Got funding? Landcare groups received needed money for sustainable agriculture projects

Landcare Australia recently gave out eight grants in support of sustainable agriculture work being implemented by Landcare groups across the country. Well done to the recipients for their excellent applications and for their commitment in doing this valuable work to better our precious land and water resources that sustain us!

Heytesbury District Landcare Network (VIC)

This group received funds for their Biofund Program, to achieve weed control, tree planting to sequester carbon, and to provide improved corridors and biodiversity across the Heytesbury District of south west Victoria, encompassing some 170,000 hectares of land.

King Island Natural Resource Management Group (TAS)

This group received funds for a pilot project to embrace new technology to improve drainage and soil quality on King Island in Tasmania.

Wet Tropics Soilcare (QLD)

This group received funding for a project to provide skill-building workshops to farmers and land managers to learn more about soil management and farming practices that regenerate the productive capacity of agricultural soils, and improve ecosystem health.

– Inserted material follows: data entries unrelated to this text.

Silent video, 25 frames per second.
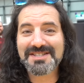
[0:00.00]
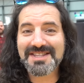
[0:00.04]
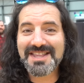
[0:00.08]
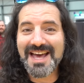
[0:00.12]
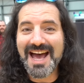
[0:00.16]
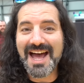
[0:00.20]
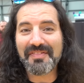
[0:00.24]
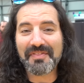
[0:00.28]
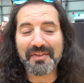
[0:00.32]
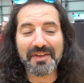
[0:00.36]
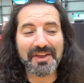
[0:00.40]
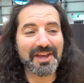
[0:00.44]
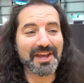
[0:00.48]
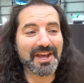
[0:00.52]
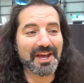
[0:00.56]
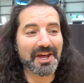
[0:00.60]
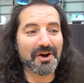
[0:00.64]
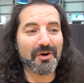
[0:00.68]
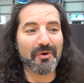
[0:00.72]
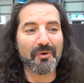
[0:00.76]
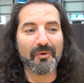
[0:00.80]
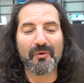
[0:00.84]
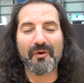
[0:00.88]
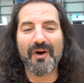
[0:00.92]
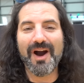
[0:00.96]
That you get
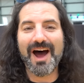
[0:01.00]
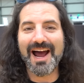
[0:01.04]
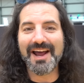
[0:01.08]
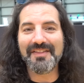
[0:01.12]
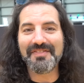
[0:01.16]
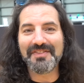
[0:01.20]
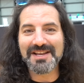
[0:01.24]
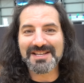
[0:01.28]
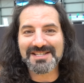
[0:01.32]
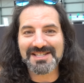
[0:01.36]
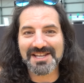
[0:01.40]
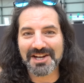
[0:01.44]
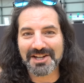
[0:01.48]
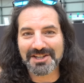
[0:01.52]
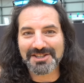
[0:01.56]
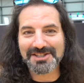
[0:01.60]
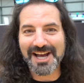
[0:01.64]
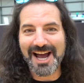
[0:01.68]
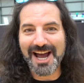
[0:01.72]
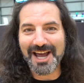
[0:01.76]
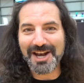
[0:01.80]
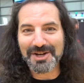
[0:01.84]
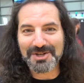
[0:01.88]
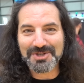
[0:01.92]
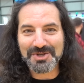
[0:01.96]
to ride these little
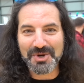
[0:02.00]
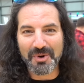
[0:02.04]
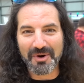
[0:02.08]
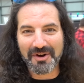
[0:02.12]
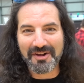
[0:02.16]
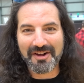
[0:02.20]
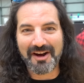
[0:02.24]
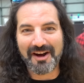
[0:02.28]
dinosaur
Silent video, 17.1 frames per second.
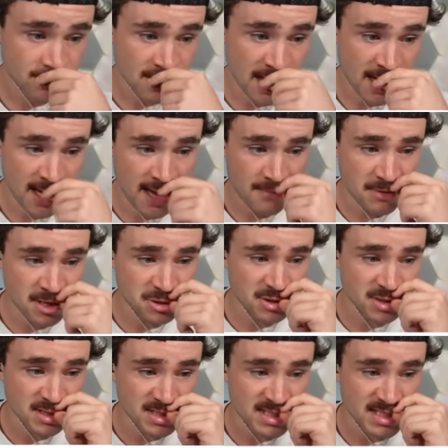I am
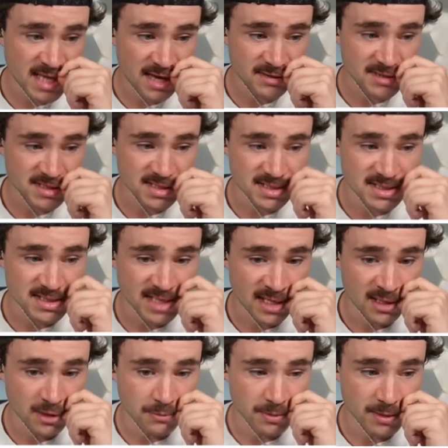interested to see how this
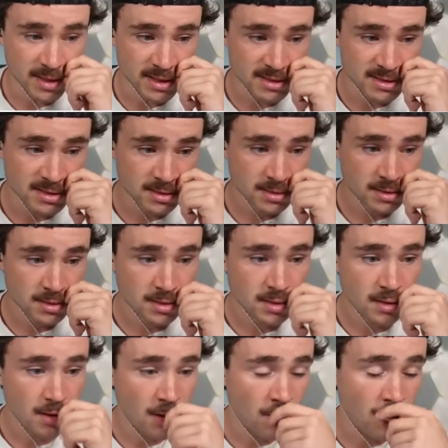Cancelo plays.
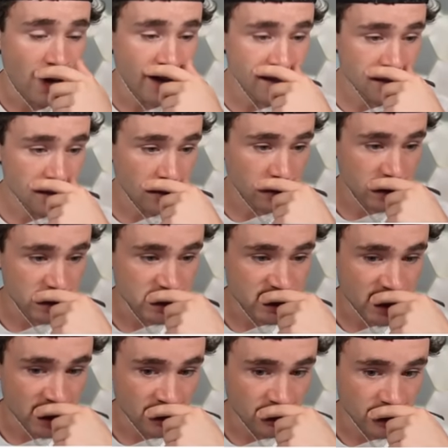Oh, I didn't know
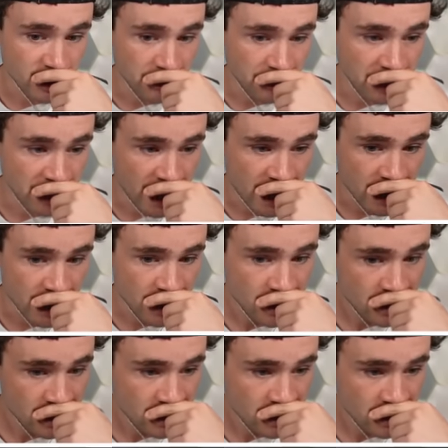Cancelo can play.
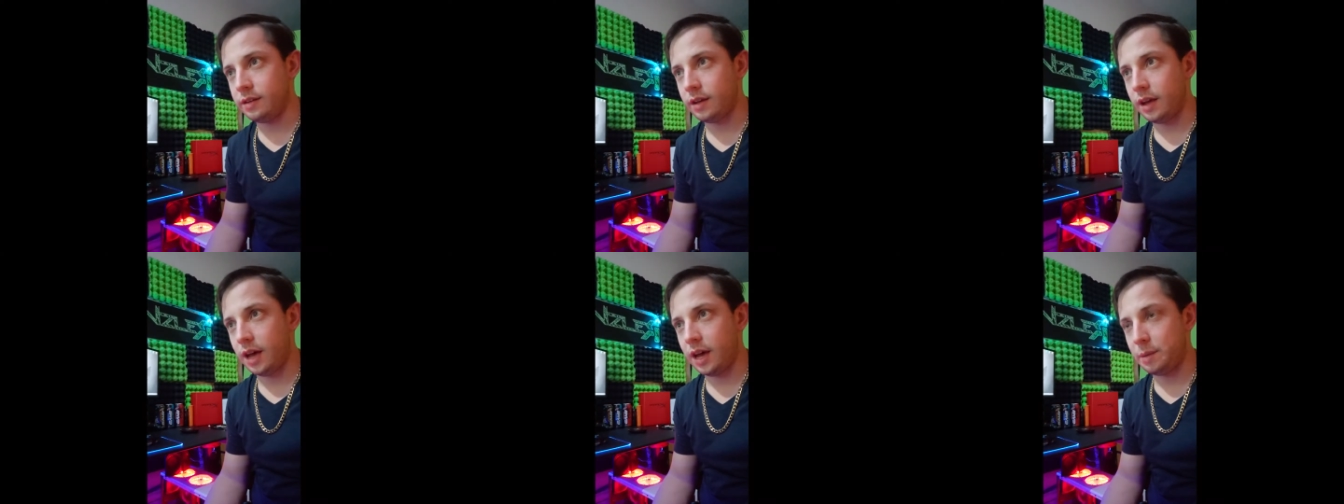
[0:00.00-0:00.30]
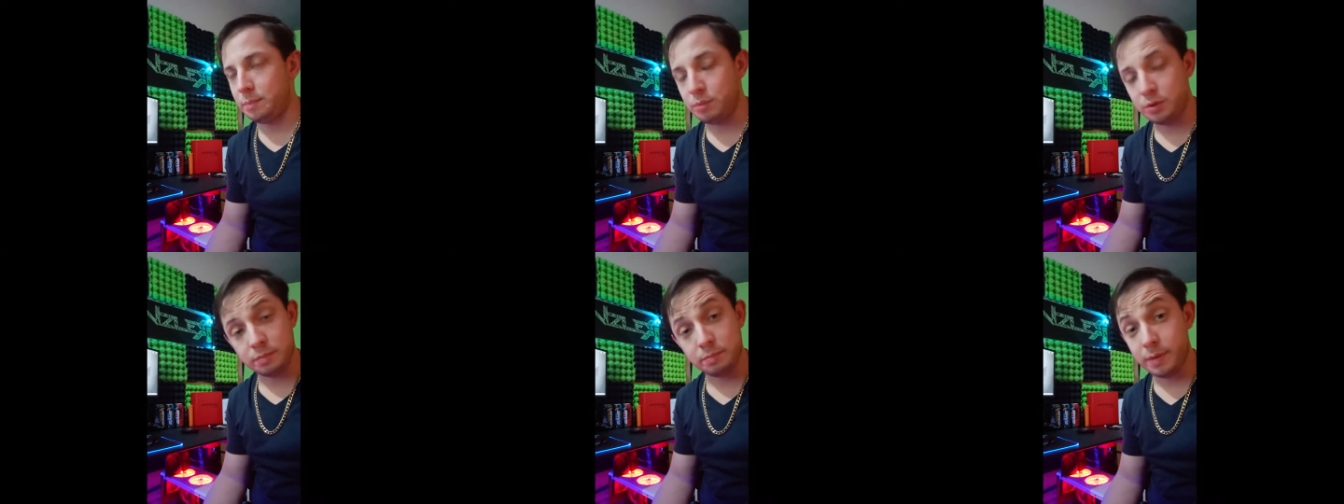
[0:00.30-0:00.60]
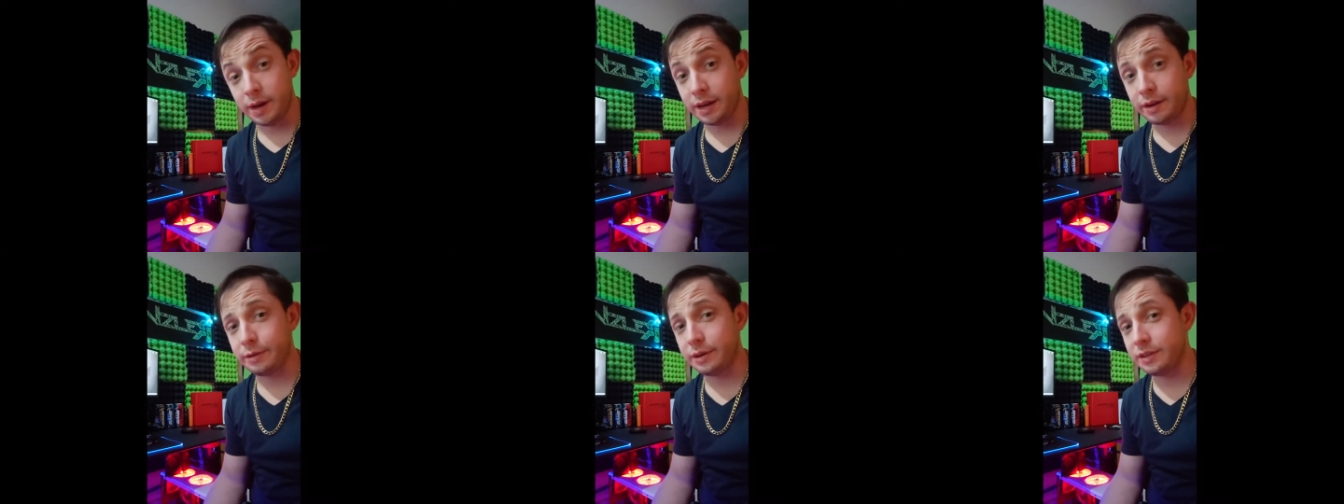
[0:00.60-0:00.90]
I put
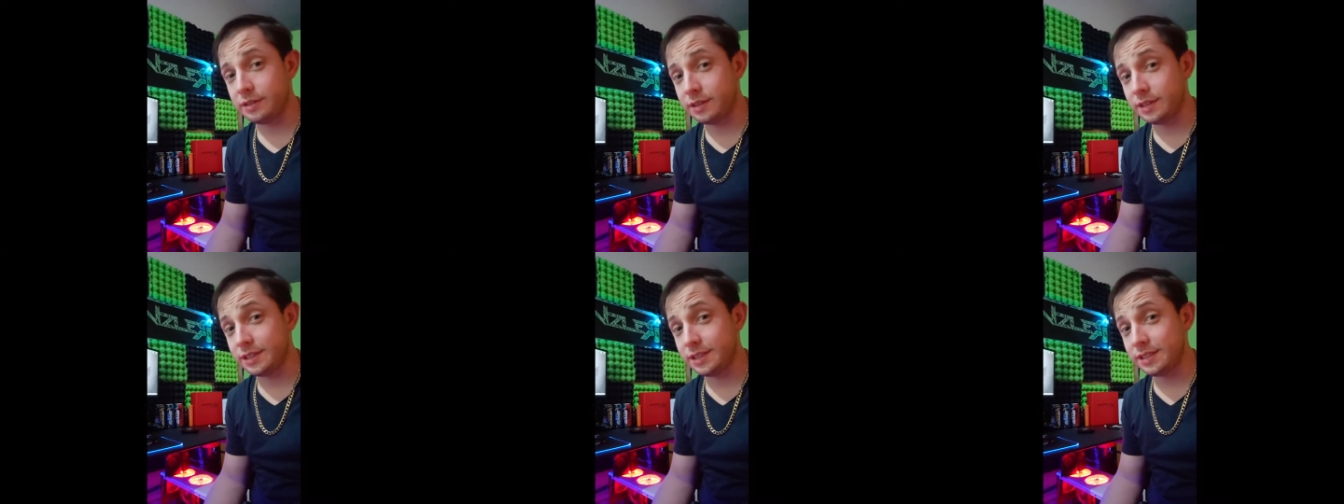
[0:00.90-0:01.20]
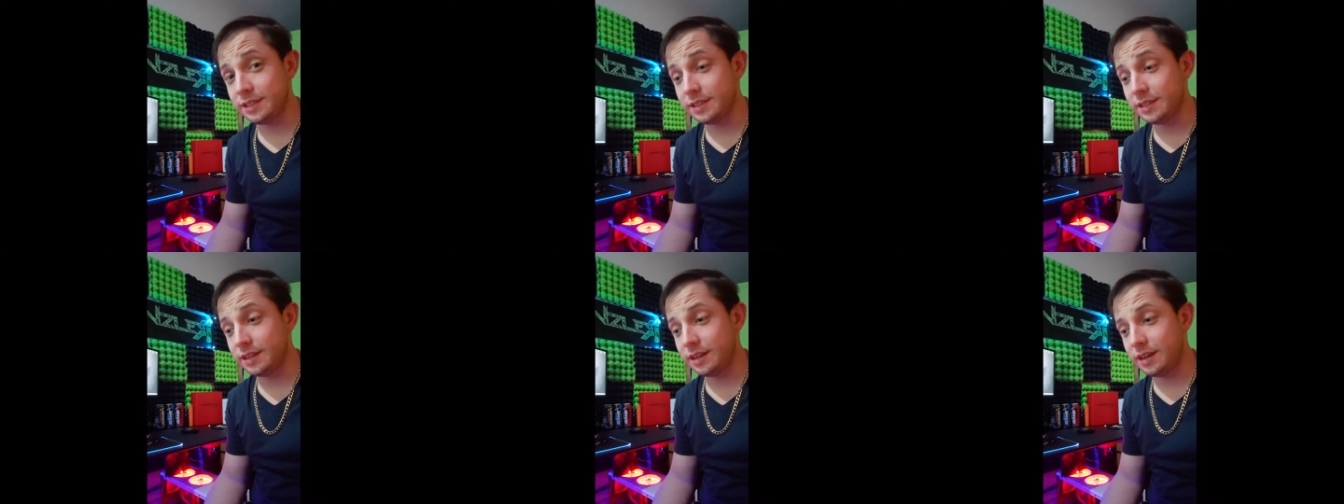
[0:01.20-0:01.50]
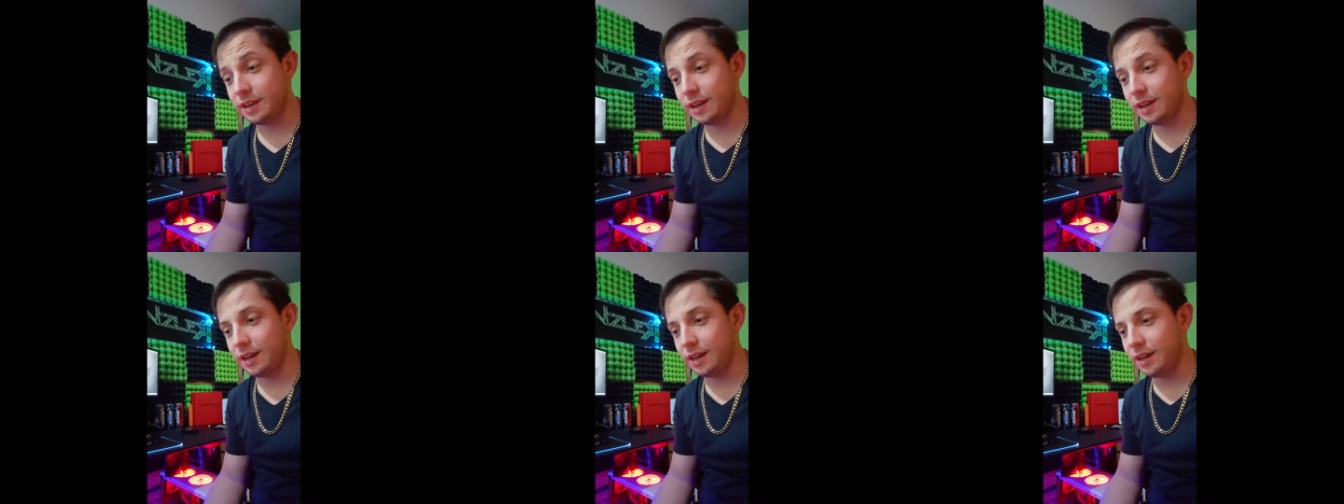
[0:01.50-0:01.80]
batteries in it,
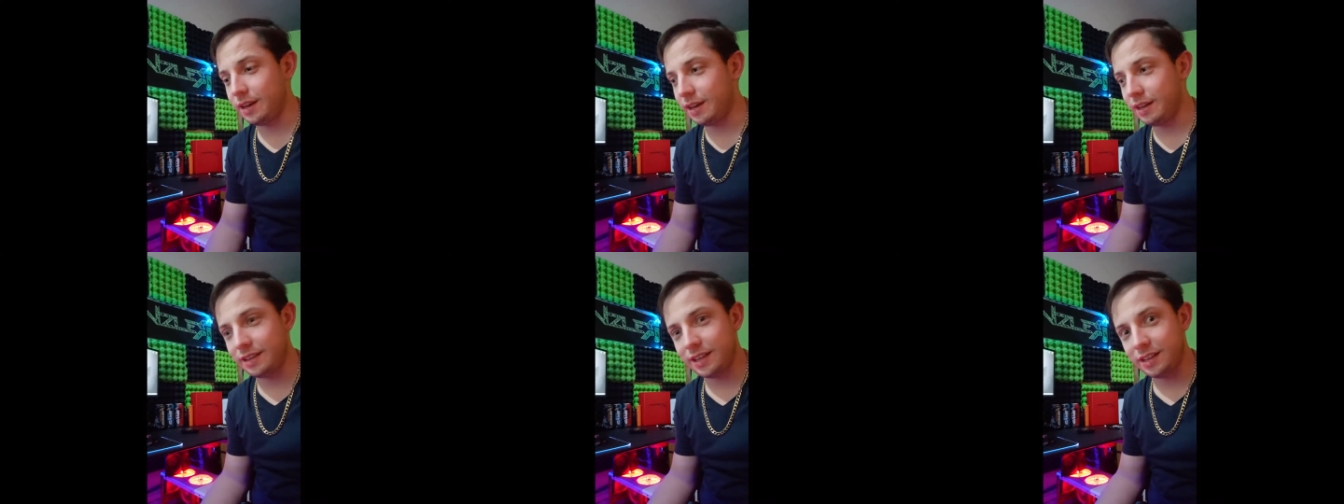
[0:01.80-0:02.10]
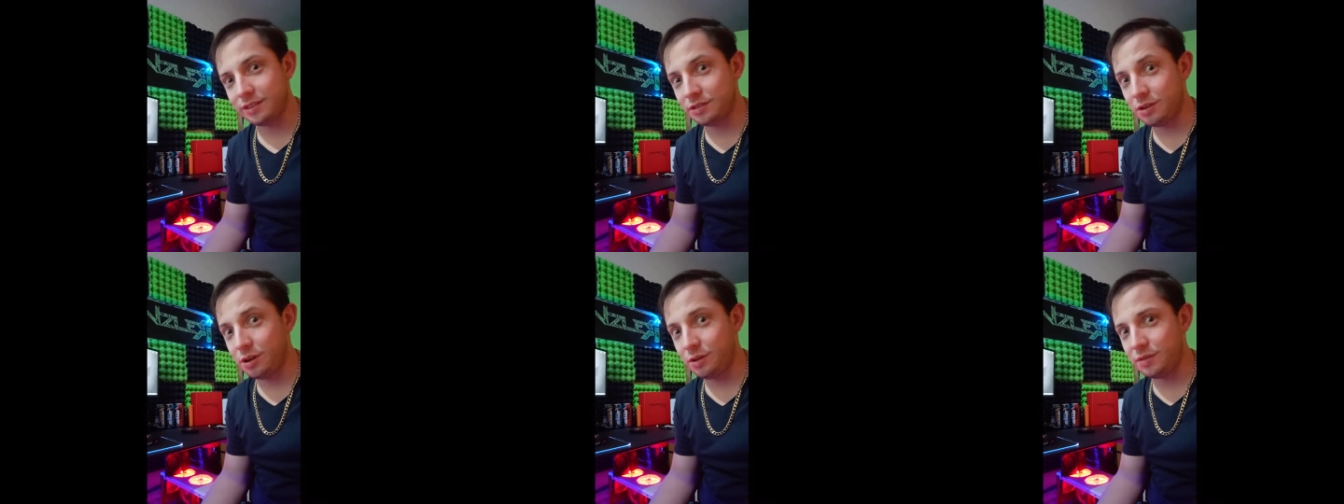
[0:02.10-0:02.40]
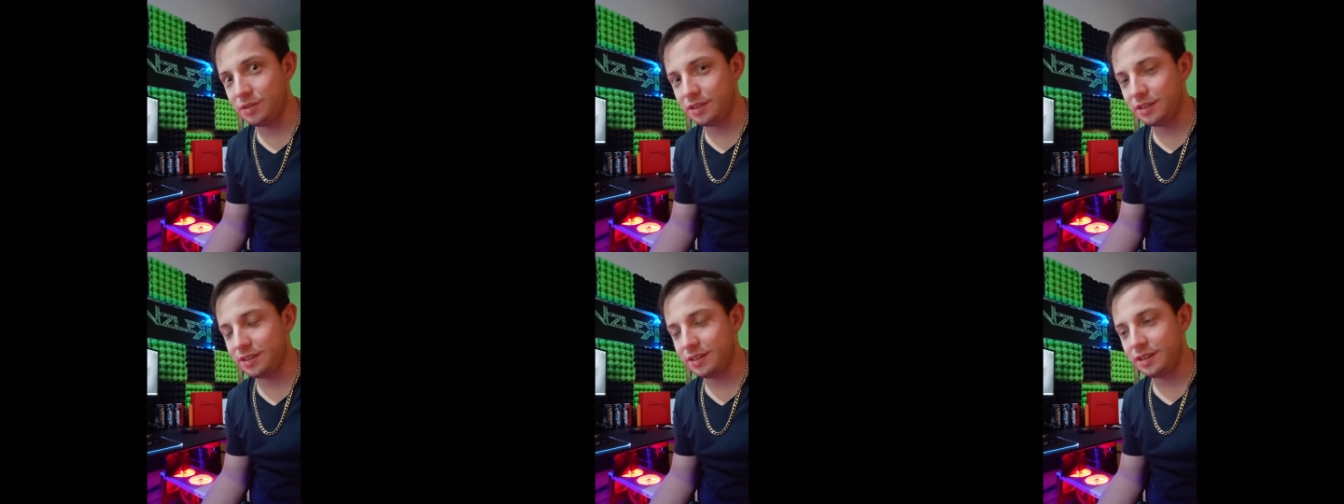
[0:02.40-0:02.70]
and that solved
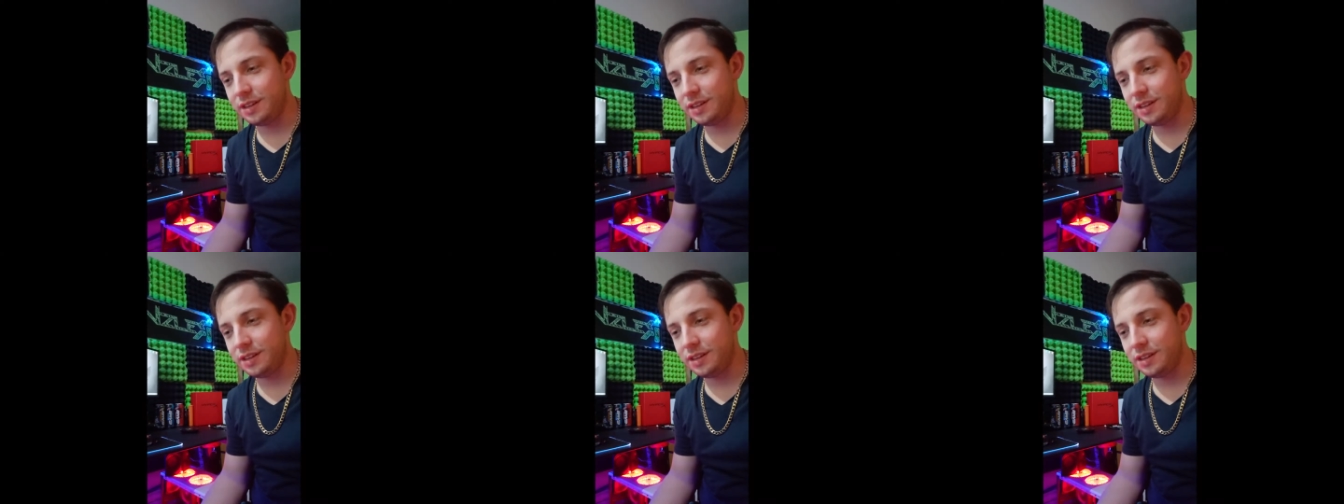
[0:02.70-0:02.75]
it.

NSW Farmers Association (Central Coast Horticulture Branch)

This project will build knowledge and capacity with regard to sustainable farming practices in horticulture for the members and wider farming community.

Western Port Catchment Landcare Network (VIC)

This group received funding to implement a new farming system being developed at Camaray Farm – multi-storey farming. It’s designed to integrate different “storeys” of soil, pasture/crops, livestock and trees together to create a diverse system with a mosaic of production opportunities over the short, medium and long term.


This project aims to connect local farmers with new technologies to support management decisions. The project will fund one demonstration site of 40 hectares to implement precision agriculture technologies for pastures and showcase technology that is now available to support investment decisions in regards to farm inputs and development.

Hughes Creek Catchment Collaborative (VIC)

This project aims to review the impact of dung beetles on agricultural production and soil health and increase the number of farmers aware of the contribution of dung beetles to a healthier landscape.

Gascoyne Catchments Group (WA)

This group received funding for the implementation of technology to define the diet of rangeland livestock to improve production and landscapes, including DNA barcoding, with workshops and field walks to increase landholder understanding of the diversity of nutrient profiles in rangeland plants.